Todo mundo se queja, pero todo mundo es parte -bueno yo no y que me esculquen-, pero el tema es que en el fraude y la piratería de los negocios siempre hay dos partes, por lo menos.

Me canso de ver y escuchar todos los días, que apareció un nuevo módulo “pirata” de información turística en alguna parte de la ciudad, por ejemplo, pero el tema es que hay gente que le da negocio. Me he hartado de escuchar durante años que hay piratería y negocios turbios en la venta de excursiones, pero hay proveedores que se prestan y que cínicamente forman parte de ello.

Pero es que hay piratería, fraude, trampa y engaño en todas partes; en el negocio inmobiliario, en el tiempo compartido, en las arrendadoras de autos, en la hotelería, los restaurantes, los despachos de abogados y en algunas  agencias de viajes.  Los choferes son corruptos y llevan gente por su cuenta en el vehículo de su patrón, pero hay patrones también corruptos que venden sus servicios, si es posible, sin factura, al mejor postor.

Hay patrones tan corruptos y tramposos que simplemente son un ejemplo para sus colaboradores, pero de lo que no debe hacerse, pero que se hace.

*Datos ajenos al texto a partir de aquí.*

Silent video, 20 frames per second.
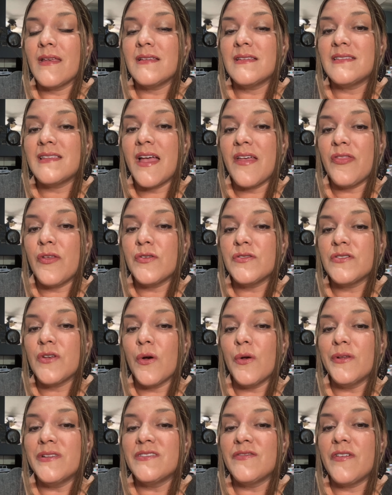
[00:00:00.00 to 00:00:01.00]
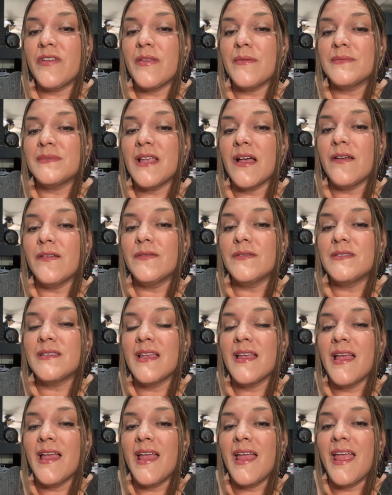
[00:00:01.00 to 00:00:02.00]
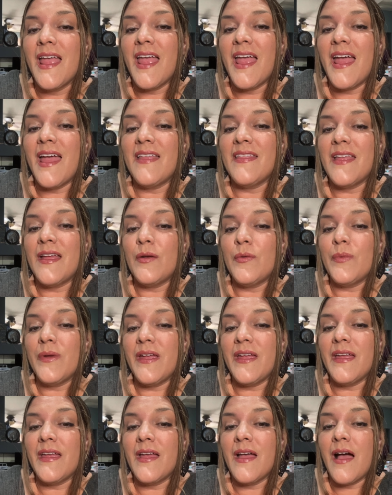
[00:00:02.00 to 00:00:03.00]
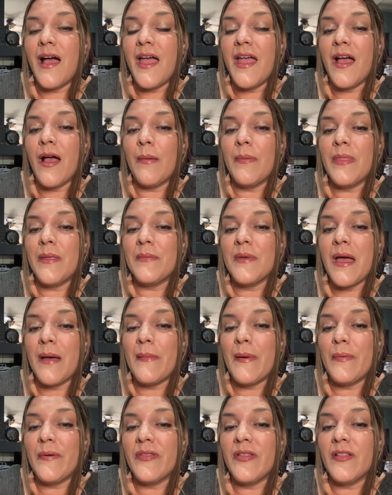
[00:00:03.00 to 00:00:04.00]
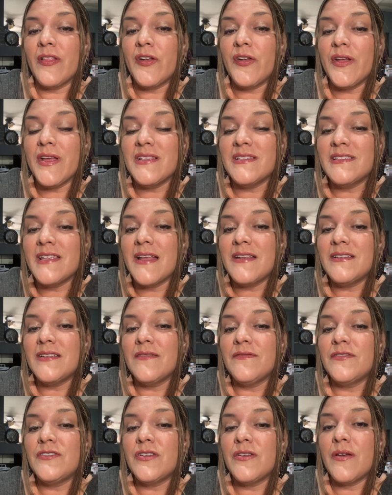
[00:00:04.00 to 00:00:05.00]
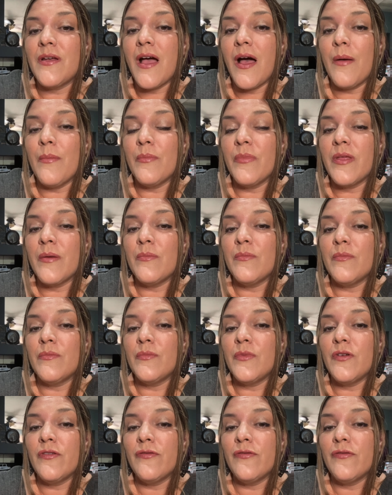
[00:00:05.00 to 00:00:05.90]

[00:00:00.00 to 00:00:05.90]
set those goals for themselves, and then I help them come up with a little incentive to help them move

En los hoteles entran todos los días promotores corruptos de toda clase de servicios y productos y el ingreso se les permite impunemente, no digo que en todos, pero en una buena cantidad de ellos y en diferentes departamentos. Los taxistas venden toda clase de servicios legales e ilegales de gente que los pone en sus manos. Las discotecas que nunca han sido un ejemplo de responsabilidad social, venden de todo, permiten de todo y hacen de todo. Las discotecas de Cancún han contribuido de manera muy importante en la descomposición de la sociedad y sus valores.

En el aeropuerto tenemos vendedores de transportación pirata que hemos denunciado repetidamente durante años y simplemente siguen ahí, ante la pasividad y tolerancia de la autoridad. En el aeropuerto también ofrecen sus servicios arrendadoras de autos piratas, hay venta de tiempo compartido legal e ilegal y hasta existe venta de comida para empleados en cajuelas de automóviles, todo a la vista de todos.

Una cosa es ganarse una comisión por un negocio lícito, por una recomendación seria y productiva que no lesione a nadie y que genere beneficios económicos para las partes involucradas, y otra muy distinta es ganar dinero aprovechando influencias, lesionando a otros y sobre todo, abusando de la confianza de alguien.

Quienes pagan comisiones a diestra y siniestra deberían analizar como están contribuyendo con sus prácticas a la economía local, y analizar un poco la fuente de sus eventuales ganancias.

Quienes contratan personal sin pedir referencias son tan responsables del caos como los defraudadores.

Vamos limpiando Cancún si les parece. Simplemente no seamos cómplices de las malas prácticas, no seamos indolentes, no seamos insensibles y denunciemos lo que haya que denunciar y señalar.

Por los funcionarios y políticos corruptos no podemos hacer nada, que Dios los bendiga, pero por nosotros mismos, sí que podemos.